You are a core member of the Think and Die Thinking collective, a festival “working toward evoking a trend of DIY, all ages, youth-affordable and youth-accessible events within an accountable community … to acknowledge that all of these components are important and valid to a successful, radical community.” Can you share with Impose a little more information about the festival?

Initially there were four of us, me, Rich Gutierrez, Nicole Muñoz, and Mander Farrell. We all started it based on bands that we found inspiring, we wanted to create a space for all these bands from around the country and bring them to San Jose. The intention was to build a safer space for people who have marginalized identities. It has been really good to have the mission statement to refer back to and remind us who we are making space for and why. It is a radically safe space, and it is really special hat we can make a space. It has been great to have this concentrated pocket. This year it’s Billy Defrank Center. A couple of us grew up going there kinda. It’s been amazing that they are such a long standing community space.

What is it like to be a femme of color in San Jose? 

I consider myself more in gender-flux, but I do love presenting as femme. There are many strong femmes in San Jose, especially at my work, that make me feel empowered to present any way I want and that’s been a huge step in really loving myself—seeing other people learn to love and care for themselves.

I think there is a strong community of queer/ POC/ feminist folks here who I feel supported by and that is so important, I feel lucky. I do often find and have often found myself subjected to assumptions about my gender and my identity but I think that’s something many people deal with– my goal is trying to figure out how to communicate what’s happening inside of me, gracefully navigate through those assumptions and come out the other end a more experienced individual.

Thank you for helping me learn and unlearn about what “femme,” means to being in gender-flux. I imagine I would ask this question differently go forward and am very grateful for your answer. 

You have a song on your new album called, “Inevitabilities”. What is this song about?

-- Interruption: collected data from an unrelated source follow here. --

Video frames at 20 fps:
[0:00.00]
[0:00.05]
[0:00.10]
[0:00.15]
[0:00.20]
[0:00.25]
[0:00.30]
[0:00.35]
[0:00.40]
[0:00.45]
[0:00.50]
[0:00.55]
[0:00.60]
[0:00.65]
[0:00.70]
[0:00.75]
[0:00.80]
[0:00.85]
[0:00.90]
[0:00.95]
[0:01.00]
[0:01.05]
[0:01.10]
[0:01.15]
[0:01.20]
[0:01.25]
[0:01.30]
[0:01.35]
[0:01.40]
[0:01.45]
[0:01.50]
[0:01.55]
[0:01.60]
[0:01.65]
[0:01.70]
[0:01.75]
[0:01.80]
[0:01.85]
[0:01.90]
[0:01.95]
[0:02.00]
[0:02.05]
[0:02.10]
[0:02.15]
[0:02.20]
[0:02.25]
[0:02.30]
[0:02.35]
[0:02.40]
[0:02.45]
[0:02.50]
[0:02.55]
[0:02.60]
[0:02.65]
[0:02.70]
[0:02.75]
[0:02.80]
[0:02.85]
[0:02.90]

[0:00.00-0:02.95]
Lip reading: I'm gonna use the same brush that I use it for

It’s the last song on the album. I wanted it to be the last song. I think it is about how sometimes I have these expectations and high hopes. When I was a younger person there were all these amazing things I thought would happen. But time and reality show that there are also traumatic things that happen. There are tough things that happen. I read this book, The Year of Magical Thinking, and one of the characters really got me. I learned how time and experience are about the brain, the heart, everything.

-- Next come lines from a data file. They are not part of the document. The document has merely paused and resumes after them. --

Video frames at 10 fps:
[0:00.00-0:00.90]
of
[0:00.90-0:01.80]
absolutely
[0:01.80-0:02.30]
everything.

It’s about readjusting to time. I could really relate to this idea in the book of a vortex and the journey that we are taken on. The most mundane things can remind of the traumas that happen. This song is about trying to remember that pain and time is inevitable, there is not way around it, you can’t avoid it. Avoiding it might be more detrimental that actually facing it. That is a theme in the entire album.

I was in San Jose when you were recording your new album and noticed that you were inviting various peers and friends in to contribute to parts of the album. Can you tell us about that?

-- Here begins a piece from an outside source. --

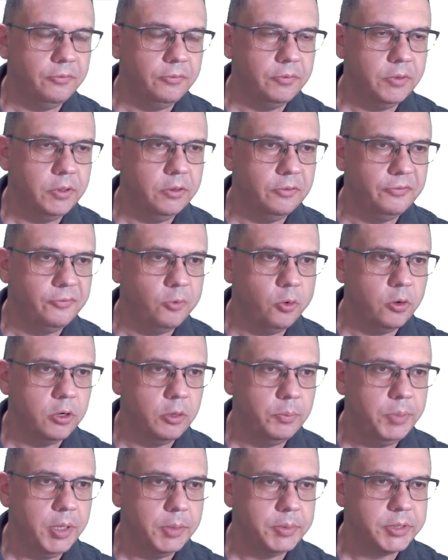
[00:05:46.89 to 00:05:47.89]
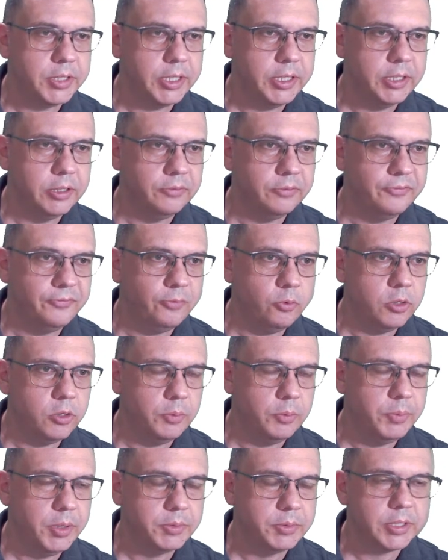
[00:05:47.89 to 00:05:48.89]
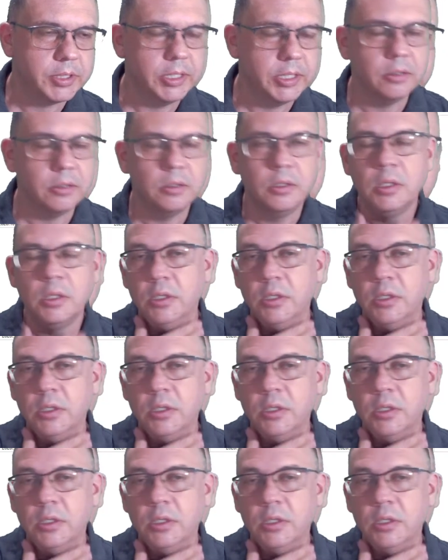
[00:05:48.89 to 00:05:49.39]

400 pips here, 400 pips there.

It was really nice to think about the songs and who came to mind, so it was really great to ask people that were on my mind and related to the songs. They helped create a memory and in many ways a time capsule during the recording process. I like it when recordings can integrate people and ideas into the songs. It was kind of an experiment.

You do so many amazing things. What made music one of them?

It has always been in my life and has always made me feel better more than anything else. It is very intertwined with my emotional processes. I do music to really bring that into my emotional process. A lot of the stuff that I have learned about music has come from the friends that I met and became close to along the way.